Posse Comitatus: How This Law Helped California Litigate the Deployment of the National Guard to Los Angeles, and Why a Workaround is Being Considered for Chicago
- Vidya Pradhan
- Sep 3
- 3 min read

As news filters in about the possible deployment of Texas National Guard Troops to Chicago, against the vehement objections of Illinois Governor JB Pritzker, let’s take a minute to understand the legal framework behind the administration’s actions in deploying Guard troops, especially since a judge recently struck down their actions in California.
The Basic Rule
The Posse Comitatus Act (PCA) (literal meaning — “power of the county”) is a long-standing law that keeps the federal military out of day-to-day policing in the United States. Federal troops (and National Guard units that have been federalized) generally cannot make arrests and control traffic or crowds unless a specific law clearly allows it.
Role of the National Guard
The National Guard is a unique, community-based military force with a dual mission to serve both their state and the nation. Composed of part-time "citizen-soldiers" who hold civilian jobs, the Guard's mission is to respond to natural disasters, civil disturbances, and other emergencies at the state level under their governor's command, and to fight and win wars for the country as part of the U.S. Army or Air Force when called up for federal service.
The Guard wears three “hats.”
Under Title 10 (federal control), the Guard is part of the federal military.
Under State Active Duty Status, the Guard carries out missions under state command and control, and with state funding and benefits.
Under Title 32, the Guard remains under state command and control but can perform federal missions, is paid with federal funds, and receives federal benefits. Because Guard personnel are under state control, they have not been federalized and are not subject to the Posse Comitatus Act. That means they are not barred from participating in civilian law enforcement activities.
The Loophole of the Insurrection Act.
The Insurrection Act is a federal law that allows the U.S. President to deploy the military and federalized National Guard to suppress domestic insurrections, rebellions, and civil unrest where state and local authorities are unable or unwilling to enforce federal law. It provides the president with broad authority, acting as an exception to the Posse Comitatus Act. Without invoking it, the PCA’s default is “no soldiers as cops”
What Happened in California
In Los Angeles, a federal judge ruled that the summer deployment of about 4,000 National Guard plus 700 U.S. Marines violated the PCA because troops were used for policing tasks like crowd and traffic control and to bolster immigration/drug raids. The court blocked those roles, saying that the National Guard cannot do police work. This matters because the California order now serves as a fresh citation for any challenge to similar deployments in other states.
The Plan For Chicago
On Sept. 2, President Trump said he would send the National Guard to Chicago, triggering immediate opposition from Governor Pritzker and Chicago Mayor Brandon Johnson. What is happening on the ground is not immediately clear.

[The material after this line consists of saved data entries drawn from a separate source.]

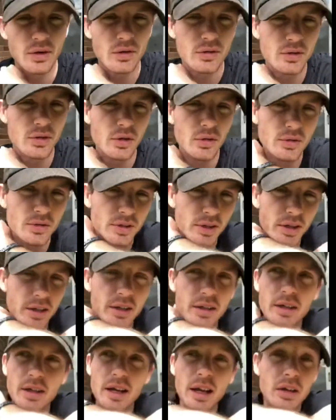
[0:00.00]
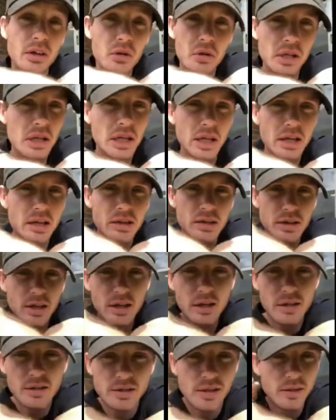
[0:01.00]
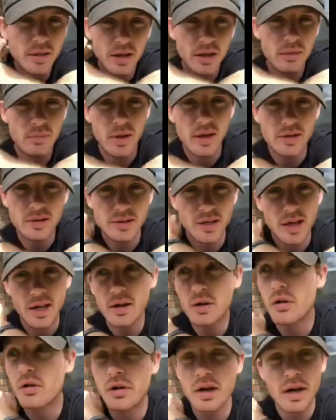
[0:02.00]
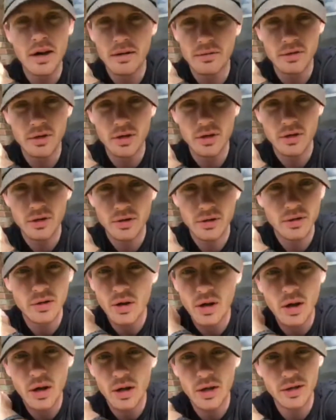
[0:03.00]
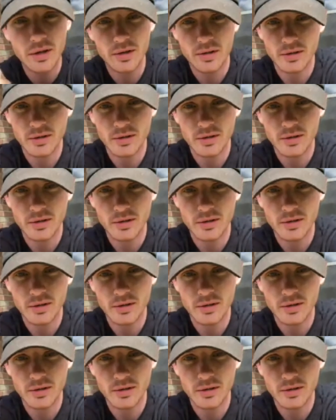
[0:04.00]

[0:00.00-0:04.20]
So it's like, and I don't get any synthetic medicine at all, ever. None.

Pritzker said the administration has begun staging personnel in the Chicago area and indicated Texas National Guard units were being readied, implying a “Title 32” approach that would keep them under Texas’s command and thus outside the PCA. Texas Governor Greg Abbott’s office denied that the Texas Guard is preparing to deploy to Illinois.
How Title 32 Could Be Used
Using Title 32 can function as a workaround to PCA limits because Guard members remain under a governor’s control while performing a federally requested mission. Analysts have warned this can sidestep both PCA and the Insurrection Act if used for law-enforcement-style tasks. Legal challenges are almost inevitable if Title 32 troops are used for actual policing.
Do States Have to Agree to Out-of-State Guards?
Typically, interstate Guard deployment is done through the Emergency Management Assistance Compact (EMAC) — a governor-to-governor mutual-aid system that relies on the receiving state’s consent. EMAC guidance makes clear it is “governors helping governors,” not federal orders moving one state’s Guard into another over objection. That consent question would be front and center if the Texas Guard were to show up in Illinois under state control.
What’s the Bottom Line for Chicago Right Now?
If the White House invokes the Insurrection Act, it gains a clearer legal basis to use troops as police, but that move would be controversial and quickly litigated.
If it federalizes the Guard (Title 10) or uses active-duty forces, the PCA applies, and the California ruling becomes a fresh obstacle to using them in policing roles.
If it uses a Title 32 out-of-state Guard, Illinois can argue “no deployment without consent” (EMAC norms), and challengers will say Title 32 cannot be used to evade PCA for law-enforcement operations.